*** Opening of Exercise data ***

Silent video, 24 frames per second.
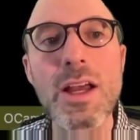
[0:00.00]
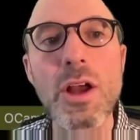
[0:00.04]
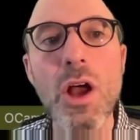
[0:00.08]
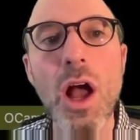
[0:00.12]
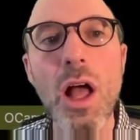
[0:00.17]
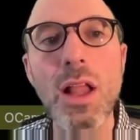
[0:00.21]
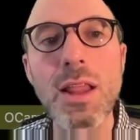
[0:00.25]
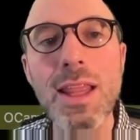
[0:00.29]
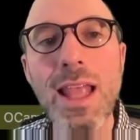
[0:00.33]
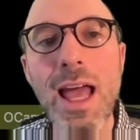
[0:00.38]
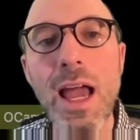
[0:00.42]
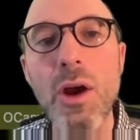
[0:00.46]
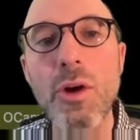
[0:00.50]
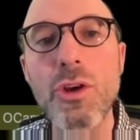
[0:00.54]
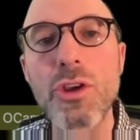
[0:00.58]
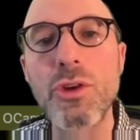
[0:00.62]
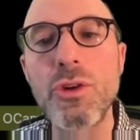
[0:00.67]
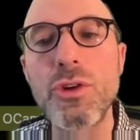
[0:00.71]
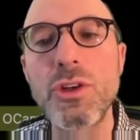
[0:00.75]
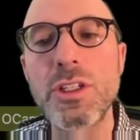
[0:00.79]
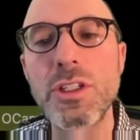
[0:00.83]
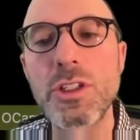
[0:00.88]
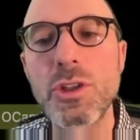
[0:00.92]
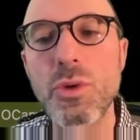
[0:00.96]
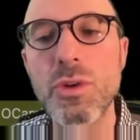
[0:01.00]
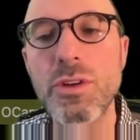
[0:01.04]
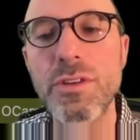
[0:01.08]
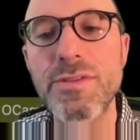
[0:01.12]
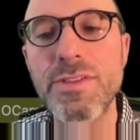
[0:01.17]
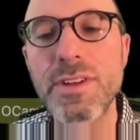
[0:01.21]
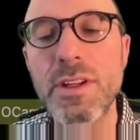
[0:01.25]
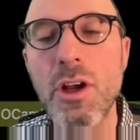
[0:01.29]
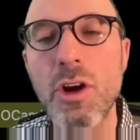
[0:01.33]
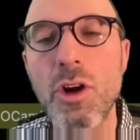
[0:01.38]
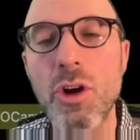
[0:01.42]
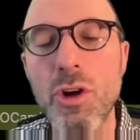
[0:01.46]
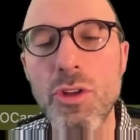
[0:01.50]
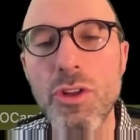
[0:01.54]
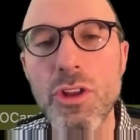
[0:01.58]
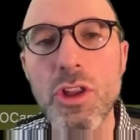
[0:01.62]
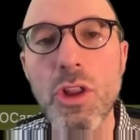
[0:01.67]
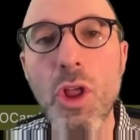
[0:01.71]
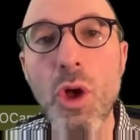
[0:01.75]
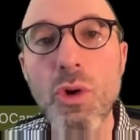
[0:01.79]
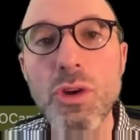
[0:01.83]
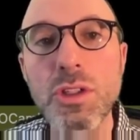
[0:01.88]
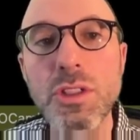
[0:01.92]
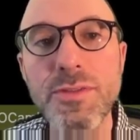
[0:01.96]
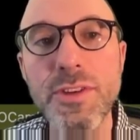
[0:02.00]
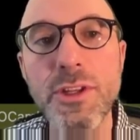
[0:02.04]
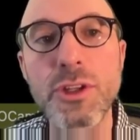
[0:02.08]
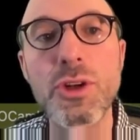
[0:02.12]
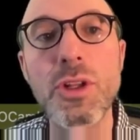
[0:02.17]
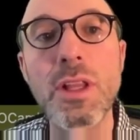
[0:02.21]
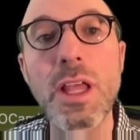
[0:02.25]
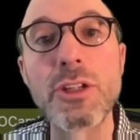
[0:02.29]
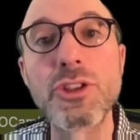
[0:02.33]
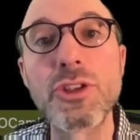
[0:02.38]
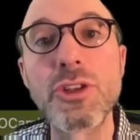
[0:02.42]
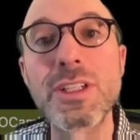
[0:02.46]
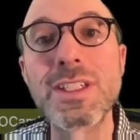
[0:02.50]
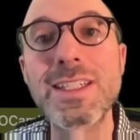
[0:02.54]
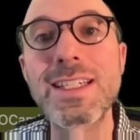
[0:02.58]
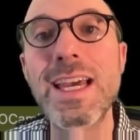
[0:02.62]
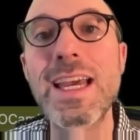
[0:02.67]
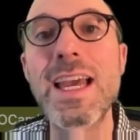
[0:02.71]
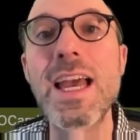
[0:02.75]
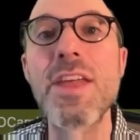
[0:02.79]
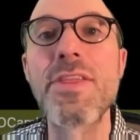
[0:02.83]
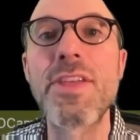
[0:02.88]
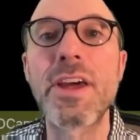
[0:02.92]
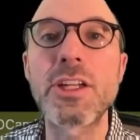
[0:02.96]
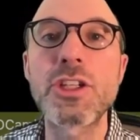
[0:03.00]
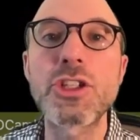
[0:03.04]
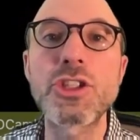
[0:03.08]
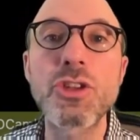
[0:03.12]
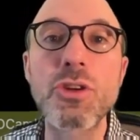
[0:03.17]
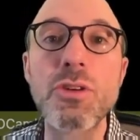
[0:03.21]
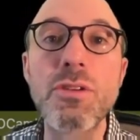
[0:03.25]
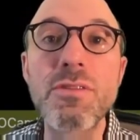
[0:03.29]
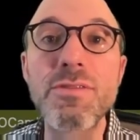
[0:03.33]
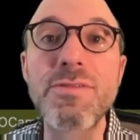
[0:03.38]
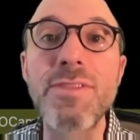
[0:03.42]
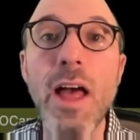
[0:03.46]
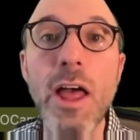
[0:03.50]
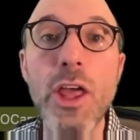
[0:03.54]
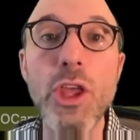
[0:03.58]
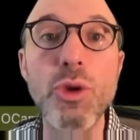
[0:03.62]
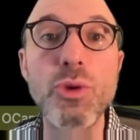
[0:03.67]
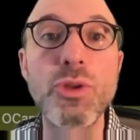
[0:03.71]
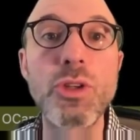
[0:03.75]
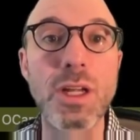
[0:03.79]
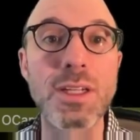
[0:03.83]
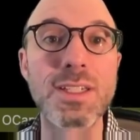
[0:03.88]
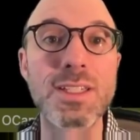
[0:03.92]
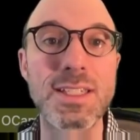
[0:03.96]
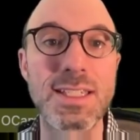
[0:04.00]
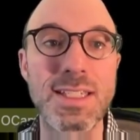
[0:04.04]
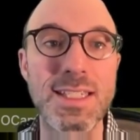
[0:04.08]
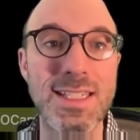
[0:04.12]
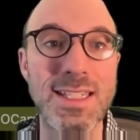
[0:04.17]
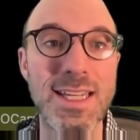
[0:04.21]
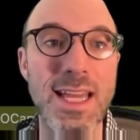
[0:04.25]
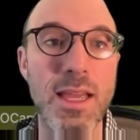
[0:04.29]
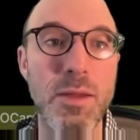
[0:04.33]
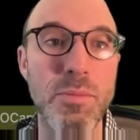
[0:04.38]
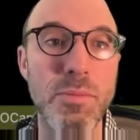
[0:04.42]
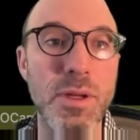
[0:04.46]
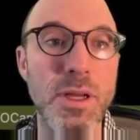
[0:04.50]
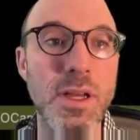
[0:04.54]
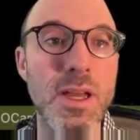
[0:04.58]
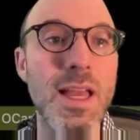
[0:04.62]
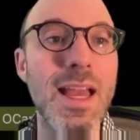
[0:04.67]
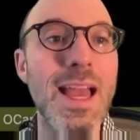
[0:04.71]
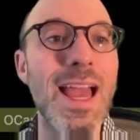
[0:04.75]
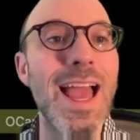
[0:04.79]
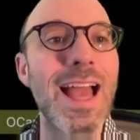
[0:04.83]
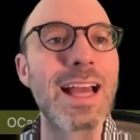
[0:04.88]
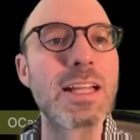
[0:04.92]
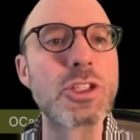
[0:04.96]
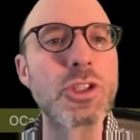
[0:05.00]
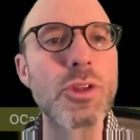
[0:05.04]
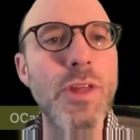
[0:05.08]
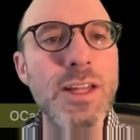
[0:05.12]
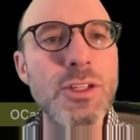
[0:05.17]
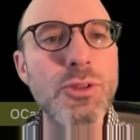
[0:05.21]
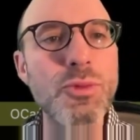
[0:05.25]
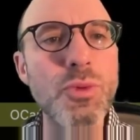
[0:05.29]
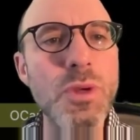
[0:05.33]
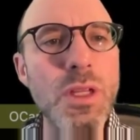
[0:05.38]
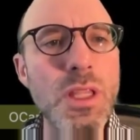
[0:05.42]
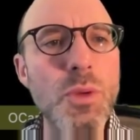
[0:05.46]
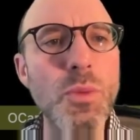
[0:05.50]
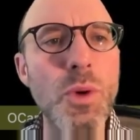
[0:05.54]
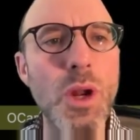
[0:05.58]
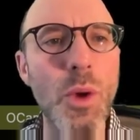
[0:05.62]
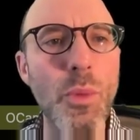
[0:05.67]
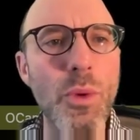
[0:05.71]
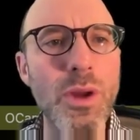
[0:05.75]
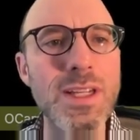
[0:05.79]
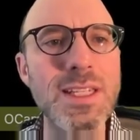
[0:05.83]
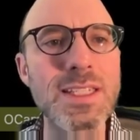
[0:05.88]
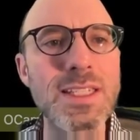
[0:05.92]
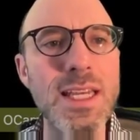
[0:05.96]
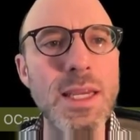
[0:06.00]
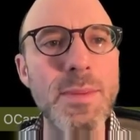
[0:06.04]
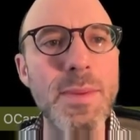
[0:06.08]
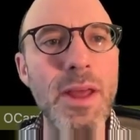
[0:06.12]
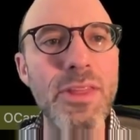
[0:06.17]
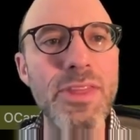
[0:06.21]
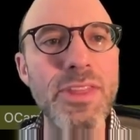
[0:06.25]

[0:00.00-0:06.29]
allow you to or the locals feature allows you to say that a certain value doesn't escape. And so that's really what I want to say about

*** Close of Exercise data ***

→ **Work request**
Transcribe the listing exactly; skip the pictures.

→ **Problem solution**
Silent video, 24 frames per second.
[0:00.00]
[0:00.04]
[0:00.08]
[0:00.12]
[0:00.17]
[0:00.21]
[0:00.25]
[0:00.29]
[0:00.33]
[0:00.38]
[0:00.42]
[0:00.46]
[0:00.50]
[0:00.54]
[0:00.58]
[0:00.62]
[0:00.67]
[0:00.71]
[0:00.75]
[0:00.79]
[0:00.83]
[0:00.88]
[0:00.92]
[0:00.96]
[0:01.00]
[0:01.04]
[0:01.08]
[0:01.12]
[0:01.17]
[0:01.21]
[0:01.25]
[0:01.29]
[0:01.33]
[0:01.38]
[0:01.42]
[0:01.46]
[0:01.50]
[0:01.54]
[0:01.58]
[0:01.62]
[0:01.67]
[0:01.71]
[0:01.75]
[0:01.79]
[0:01.83]
[0:01.88]
[0:01.92]
[0:01.96]
[0:02.00]
[0:02.04]
[0:02.08]
[0:02.12]
[0:02.17]
[0:02.21]
[0:02.25]
[0:02.29]
[0:02.33]
[0:02.38]
[0:02.42]
[0:02.46]
[0:02.50]
[0:02.54]
[0:02.58]
[0:02.62]
[0:02.67]
[0:02.71]
[0:02.75]
[0:02.79]
[0:02.83]
[0:02.88]
[0:02.92]
[0:02.96]
[0:03.00]
[0:03.04]
[0:03.08]
[0:03.12]
[0:03.17]
[0:03.21]
[0:03.25]
[0:03.29]
[0:03.33]
[0:03.38]
[0:03.42]
[0:03.46]
[0:03.50]
[0:03.54]
[0:03.58]
[0:03.62]
[0:03.67]
[0:03.71]
[0:03.75]
[0:03.79]
[0:03.83]
[0:03.88]
[0:03.92]
[0:03.96]
[0:04.00]
[0:04.04]
[0:04.08]
[0:04.12]
[0:04.17]
[0:04.21]
[0:04.25]
[0:04.29]
[0:04.33]
[0:04.38]
[0:04.42]
[0:04.46]
[0:04.50]
[0:04.54]
[0:04.58]
[0:04.62]
[0:04.67]
[0:04.71]
[0:04.75]
[0:04.79]
[0:04.83]
[0:04.88]
[0:04.92]
[0:04.96]
[0:05.00]
[0:05.04]
[0:05.08]
[0:05.12]
[0:05.17]
[0:05.21]
[0:05.25]
[0:05.29]
[0:05.33]
[0:05.38]
[0:05.42]
[0:05.46]
[0:05.50]
[0:05.54]
[0:05.58]
[0:05.62]
[0:05.67]
[0:05.71]
[0:05.75]
[0:05.79]
[0:05.83]
[0:05.88]
[0:05.92]
[0:05.96]
[0:06.00]
[0:06.04]
[0:06.08]
[0:06.12]
[0:06.17]
[0:06.21]
[0:06.25]

[0:00.00-0:06.29]
allow you to or the locals feature allows you to say that a certain value doesn't escape. And so that's really what I want to say about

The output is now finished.